┌─ DATASET RECORDS
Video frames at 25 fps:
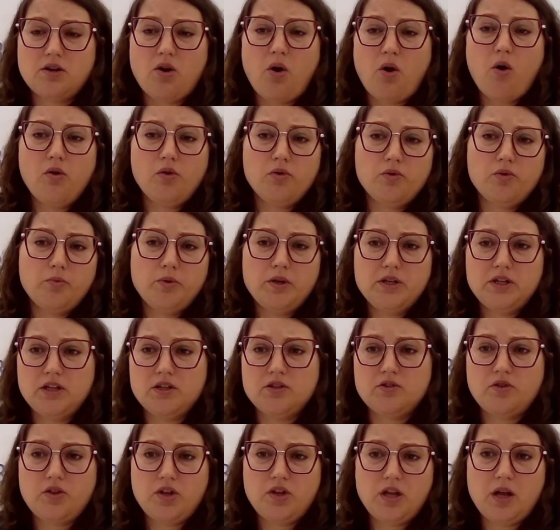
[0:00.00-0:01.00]
as a whole, we
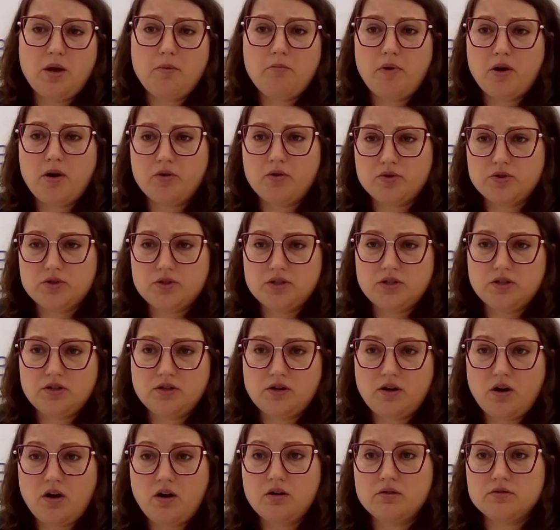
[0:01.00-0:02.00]
need to think about
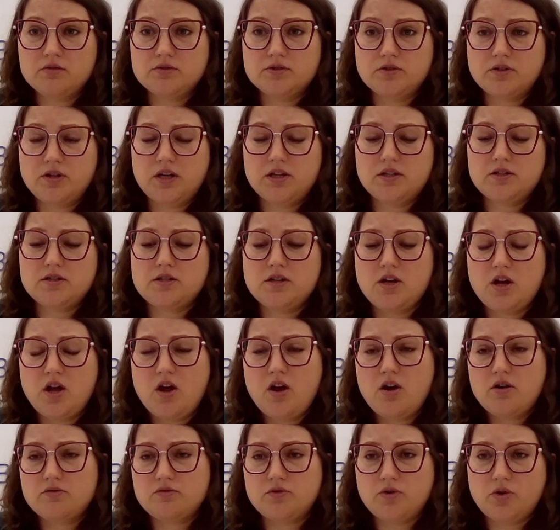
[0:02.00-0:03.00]
how to get
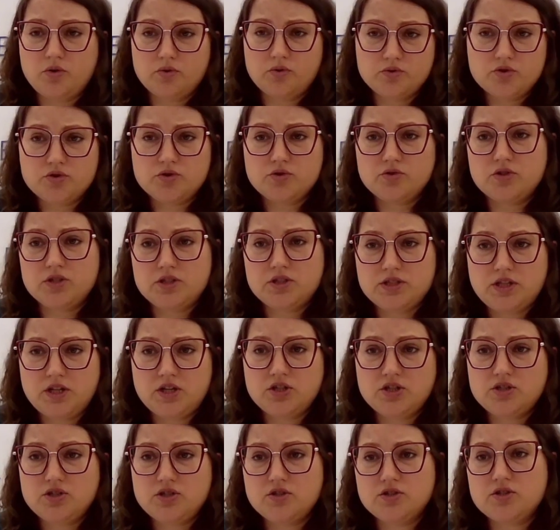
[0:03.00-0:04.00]
roads to the
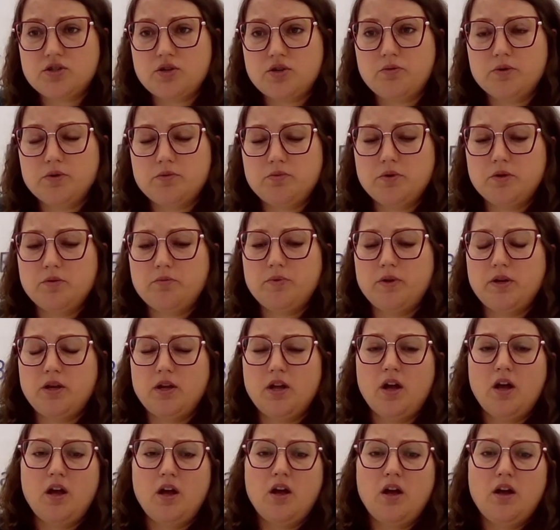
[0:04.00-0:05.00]
station, so it will
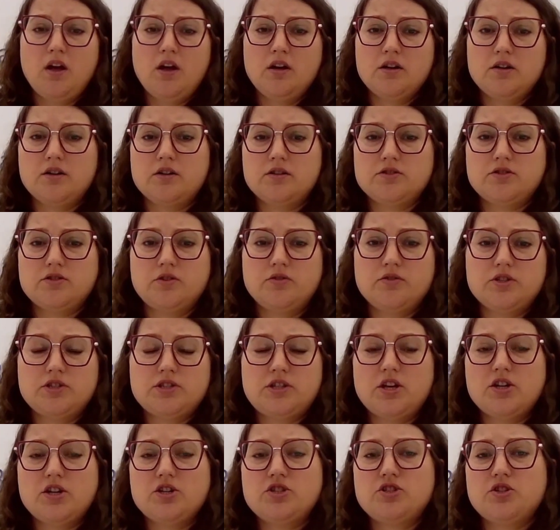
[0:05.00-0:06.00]
be so
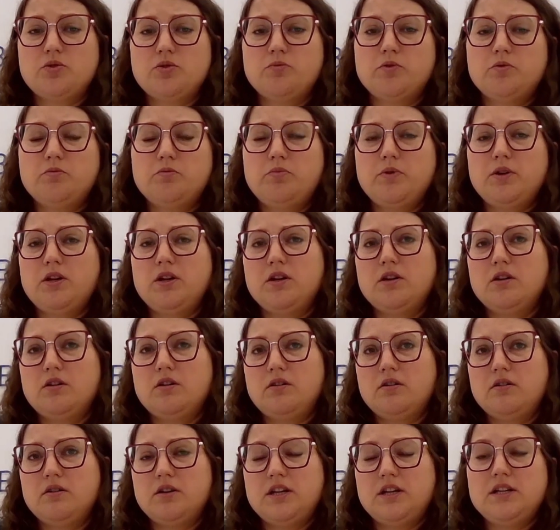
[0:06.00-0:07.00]
the station would
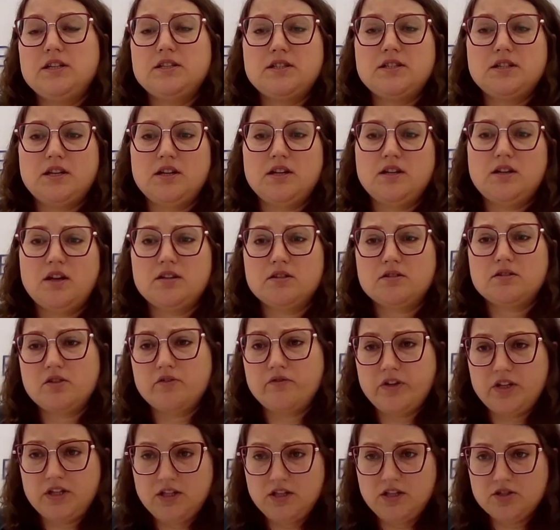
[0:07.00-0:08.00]
be easy and
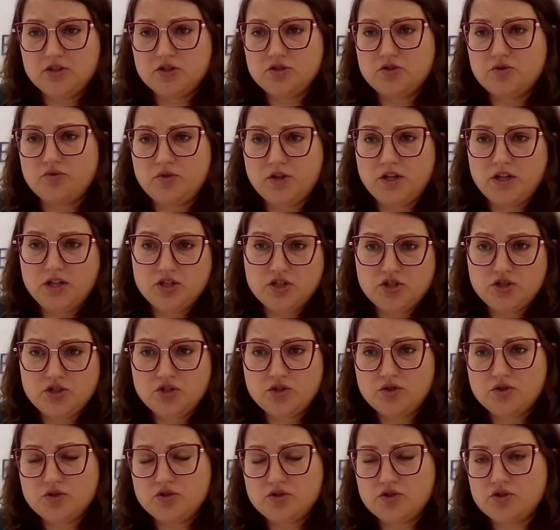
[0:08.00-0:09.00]
convenient to
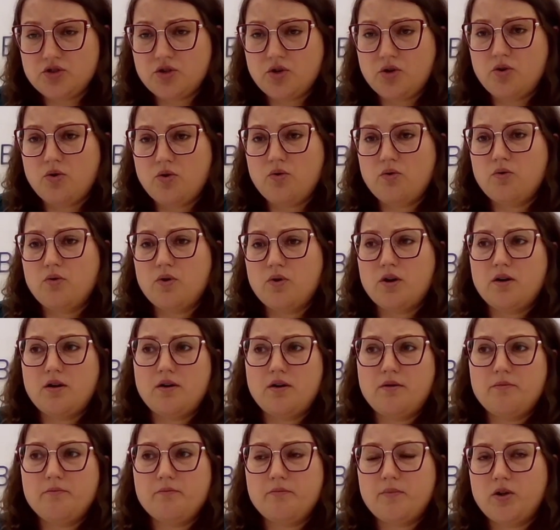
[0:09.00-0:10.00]
reach. So
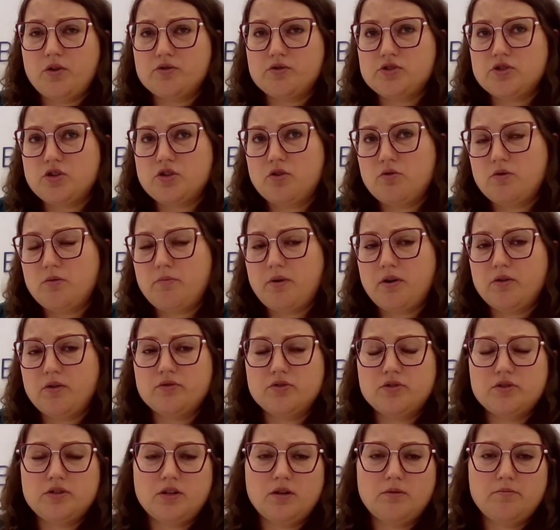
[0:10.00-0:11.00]
also
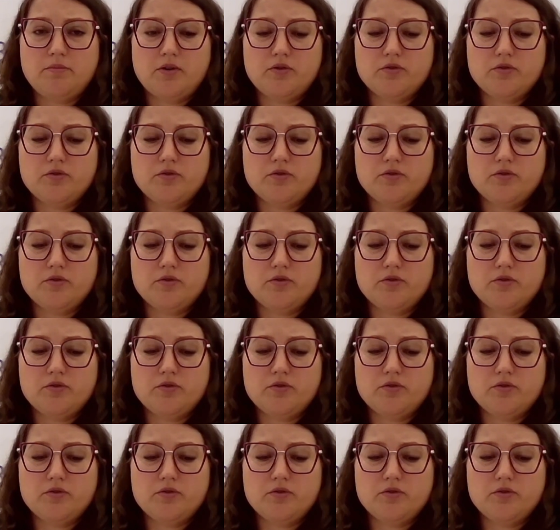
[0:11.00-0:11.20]
about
└─
WORK ITEM. Only the lines from the one with "[0:02.00-0:03.00]" through the last line of the listing belong in your answer; copy them exactly and skip the pictures.

RESULT OF THIS TASK.
[0:02.00-0:03.00]
how to get
[0:03.00-0:04.00]
roads to the
[0:04.00-0:05.00]
station, so it will
[0:05.00-0:06.00]
be so
[0:06.00-0:07.00]
the station would
[0:07.00-0:08.00]
be easy and
[0:08.00-0:09.00]
convenient to
[0:09.00-0:10.00]
reach. So
[0:10.00-0:11.00]
also
[0:11.00-0:11.20]
about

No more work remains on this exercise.